My birth Mother, Kathy passed away when I was seven year old. I didn't have her with me very long but she left me with many memories that have carried me thus far. I remember the way she smelled, the way her cherry pie tasted and her baked beans. She loved my brother and I so much and I know she wouldn't have left us. I wished she would have had time to teach me to sew, how to be a strong women and how to be a mom. I miss her everyday, I know she is with me and is guiding me the best way she can.
When the ambulance was called for my mom, a sweet angel came to my house and sat with my brother and I while the paramedics worked on my mother...this is when my heaven sent mother came into my life.

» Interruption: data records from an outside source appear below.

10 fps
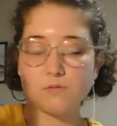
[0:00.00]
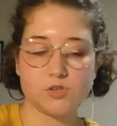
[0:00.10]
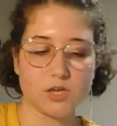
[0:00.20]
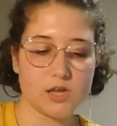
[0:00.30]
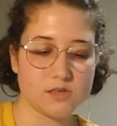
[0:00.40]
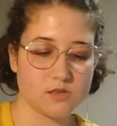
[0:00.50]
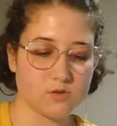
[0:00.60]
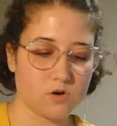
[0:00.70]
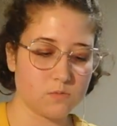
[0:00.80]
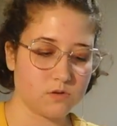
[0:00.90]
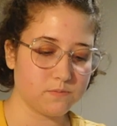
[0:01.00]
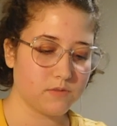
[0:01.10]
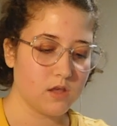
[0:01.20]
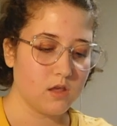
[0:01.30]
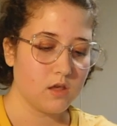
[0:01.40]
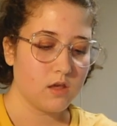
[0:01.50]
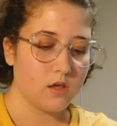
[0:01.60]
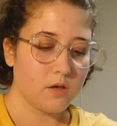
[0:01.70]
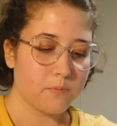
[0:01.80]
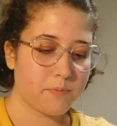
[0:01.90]
which I guess is normal,
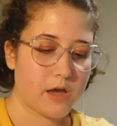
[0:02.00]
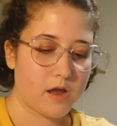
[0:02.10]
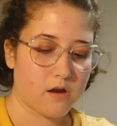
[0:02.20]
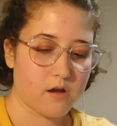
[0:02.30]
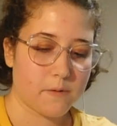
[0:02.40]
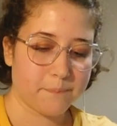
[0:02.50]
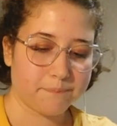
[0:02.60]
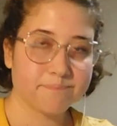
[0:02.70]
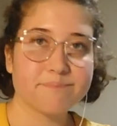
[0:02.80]
but,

Fay was a neighbor, her middle son and my brother were best friends. My mom and Fay would keep score together during little league. Fay has three sons, no daughter and that is where I come in. As soon as my mom passed away she was there for me, calling me in the morning to come down to her house so she could brush my long hair and put it up. I would go to her house afterschool and stay there until my dad came home from work. I was part of the family, I started to call her mom and her sons became my brothers. It was a weird sorta thing but I loved it.
Years passed, she helped me through the typical middle school/high school drama. Then I moved in with her when my dad decided to move out of state for work. I had just met the "love of my life" and I didn't want to leave him.
When I married the "love of my life" she was there when I picked out my wedding dress, gave me a bridal shower and she was the Mother of the Bride. I loved having her there with me, calming my nerves and loving me as her own.
She taught be how to cook, how to sew (sort of), how to mother boys, how to mother everyone around me and best of all she showed me the love of God.
The day after my 46th birthday, I received the call that she had passed away. My best friend said she waited until after my birthday. I would like to think that, but that is not her call it was Gods.
I can't express in words, actions or deeds how much she meant to me. She didn't have to take me as her own, she didn't have to love me and she didn't have to brush my long hair in the morning but she did and it changed the course of my life and for that I will always be grateful.
So, my Mom's are together...discussing me...the good, the bad and the really messed up! I just hope they are proud of me.